E vai daí, fui ler a
entrevista que Belmiro de Azevedo deu ao “Público” no dia 10 de março. Partilho
agora estas pérolas, com destaque para o beijo do cardeal por o engenheiro ter
evitado a penhora do Cristo-Rei. Também achei piada à sugestão de ler “O Mundo
de Sofia” (da?) para ficar a saber tudo sobre filosofia e fé.
Revista 2 - É um homem
católico?
Belmiro de Azevedo -
Sou baptizado. Não fiz a segunda comunhão e agora vejo-me à rasca para rezar
o terço. É o tal problema. Uma vez fui com a minha mulher a Coimbra quando
morreu a irmã Lúcia e fui apanhado na fila e transformaram-me logo em crente.
Não tenho nada contra. Esta história dos milagres não me incomoda nada. Quem
acredita acredita.
Até há bem pouco tempo a
Sonae era a única entidade a ter ganho uns milhões com o negócio em
televisão?
... TVI?
De alguma maneira
contratámos alguém, o José Eduardo Moniz [ex-director geral], que acabou por vir
a ser, provavelmente, a pessoa mais importante da TVI dos últimos anos. Ele não
tinha emprego. Conhecia-o de quando estudámos a entrada [da Sonae] na televisão.
E, então surgiu aquela hipótese, pois a Igreja estava com alguns
problemas.
Estamos em 1998 [aquisição
e venda de créditos da TVI pela Sonae Tecnologias]?
Sim. Até levei um beijo na
testa do cardeal-patriarca que estava no Centro Cultural de Belém. Fui ter com o
João Salgueiro [presidente da CGD] para saber se a CGD ia executar a penhora que
estava a garantir a dívida da Igreja. Sabem o que estava penhorado? O Cristo-Rei
e o Santuário de Fátima. A Sonae assumiu a posição na TVI e assegurou que ia
estudar uma solução que possibilitasse à CGD não fazer a penhora. As
responsabilidades foram transferidas para nós. Estivemos lá mais ou menos seis
meses. O Paes do Amaral arranjou o dinheiro, levantou-o e pagou
tudo.
(…)
Como é que olha para a
decisão de Bento XVI de resignar?
O Papa de quem mais gostei
foi o João Paulo II. Sabe porquê? Porque era jogador de futebol. É outra louça.

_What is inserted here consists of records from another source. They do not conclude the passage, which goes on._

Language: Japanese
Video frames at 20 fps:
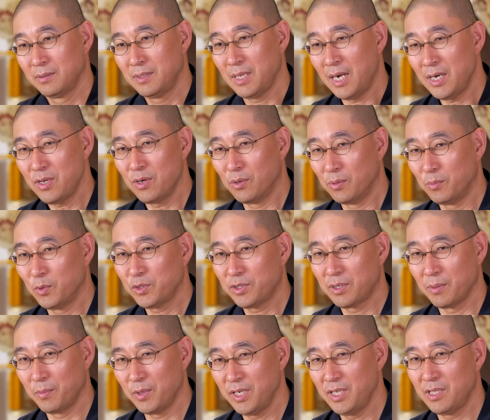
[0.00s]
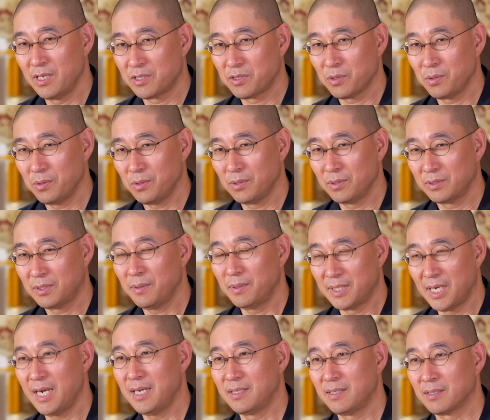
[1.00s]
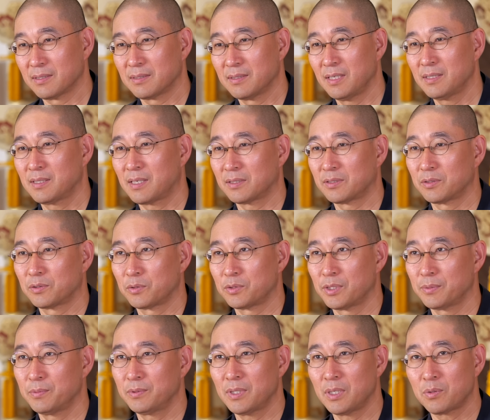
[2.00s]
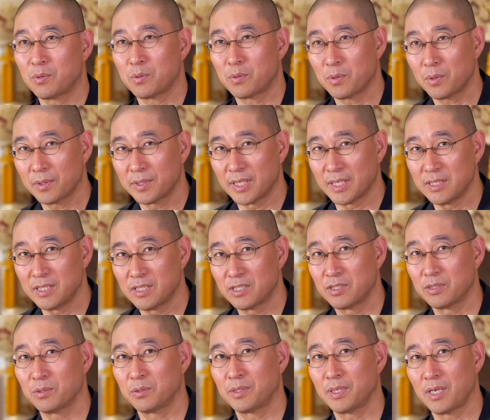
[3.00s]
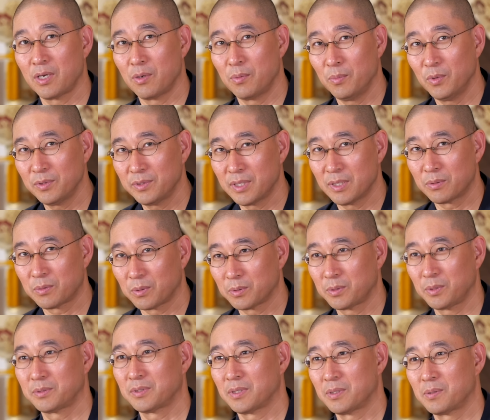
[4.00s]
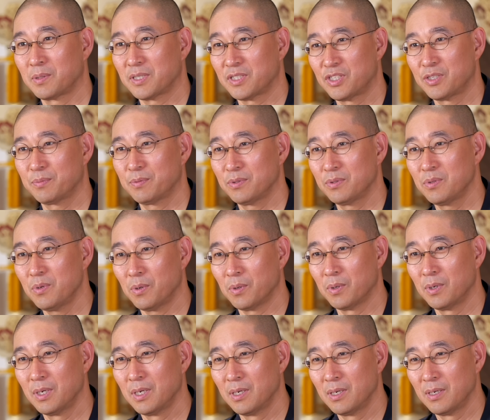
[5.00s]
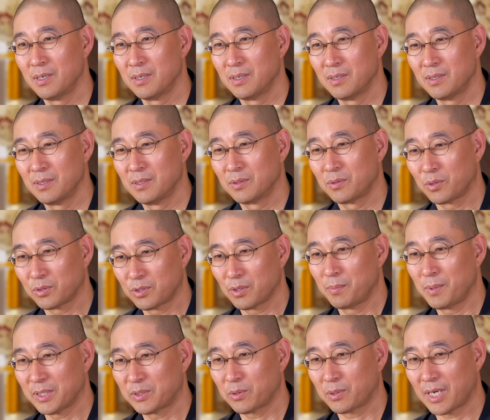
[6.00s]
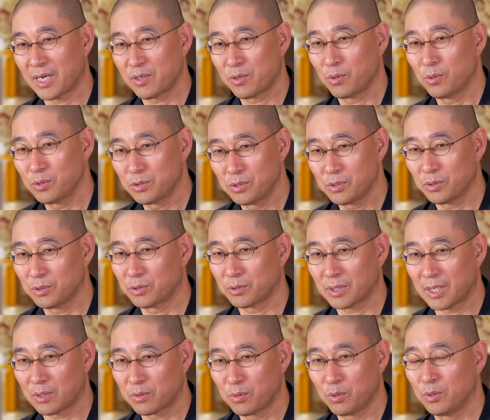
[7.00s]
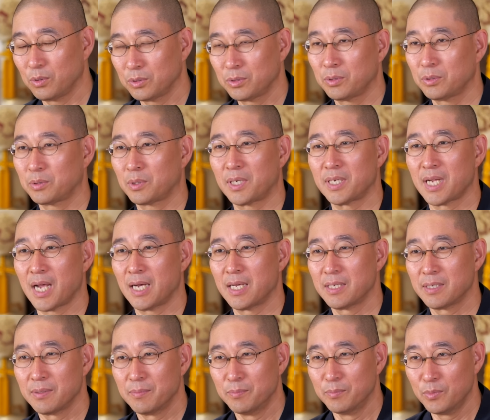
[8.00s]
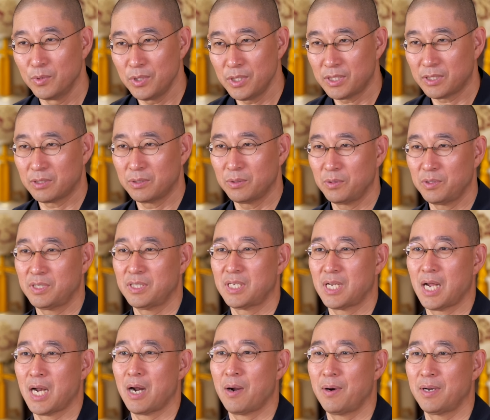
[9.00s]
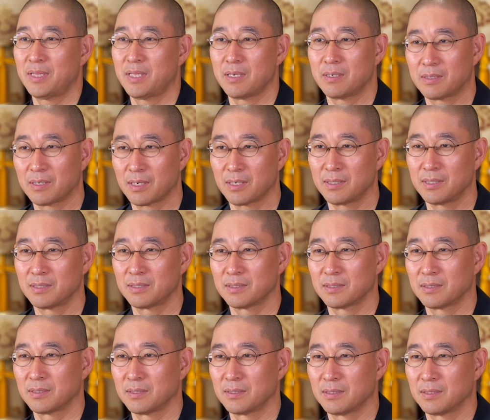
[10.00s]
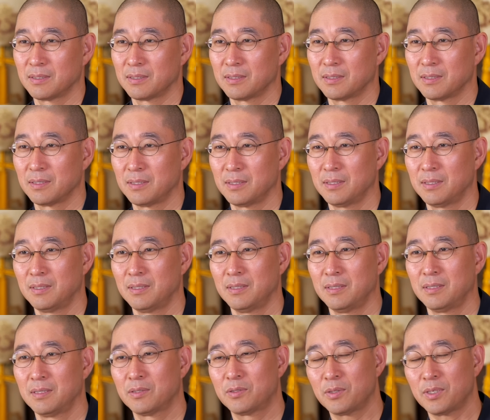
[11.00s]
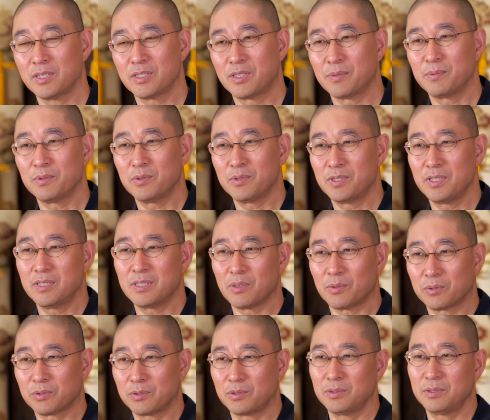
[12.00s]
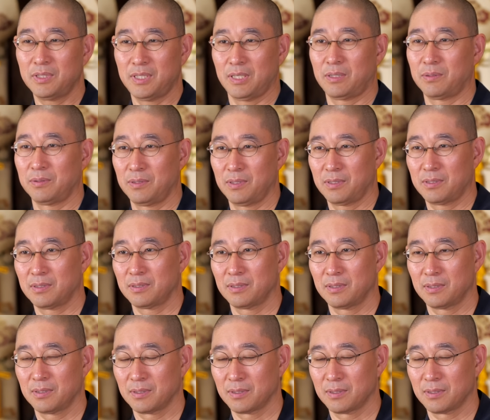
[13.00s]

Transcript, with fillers: 何を思ってもいいでしょうではないんですなぜかというと自分が心で日常的に思っていることというのが自分の言葉とか表情とか行動とかに無意識のうちに現れていくからですそれが自分の人生を作っていくんです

Uma vida frugal. Nesse aspecto senti-me mais próximo
dele.
Compreende a decisão de
Bento XVI?
Já devia ter feito há mais
tempo. Uma vez, numa entrevista, na televisão, o bispo de Setúbal apertou-me:
"Mas você tem ou não tem fé?" Respondi-lhe: "Se calhar a minha fé não é a sua
definição de fé." Ter fé é diferente de se saber que o mundo vai ser diferente e
que devo adaptar-me a essa mudança. Tenho fé de que o mundo vai ser sempre
melhor. Agora, quem é o artista que está por detrás, quem fez o Universo...
Devem ler o livro "O Mundo da Sofia" [Jostein Gaarder] e ficam a saber tudo
sobre filosofia e sobre fé. A ideia de que existe um ser humano que concentra
todos os poderes e insistir que um indivíduo, quando se sabe que não há nenhum
corpo humano que não fique cada vez mais debilitado à passagem do tempo, deve
ser Papa até ao fim, é uma coisa tola.
A Igreja deve adaptar-se
aos novos tempos?
Há medida que a idade
avança, até podemos ficar mais sábios, mas somos sábios mais ignorantes.
Portanto, o Papa tomou a decisão correcta e a minha convicção é que daqui para a
frente não voltará a haver cargos vitalícios. Foi esta, aliás, a decisão que
tomei quando disse que não queria ter lugares executivos no grupo com mais de 70
anos. Vou fazer outras coisas que podem ser mais úteis.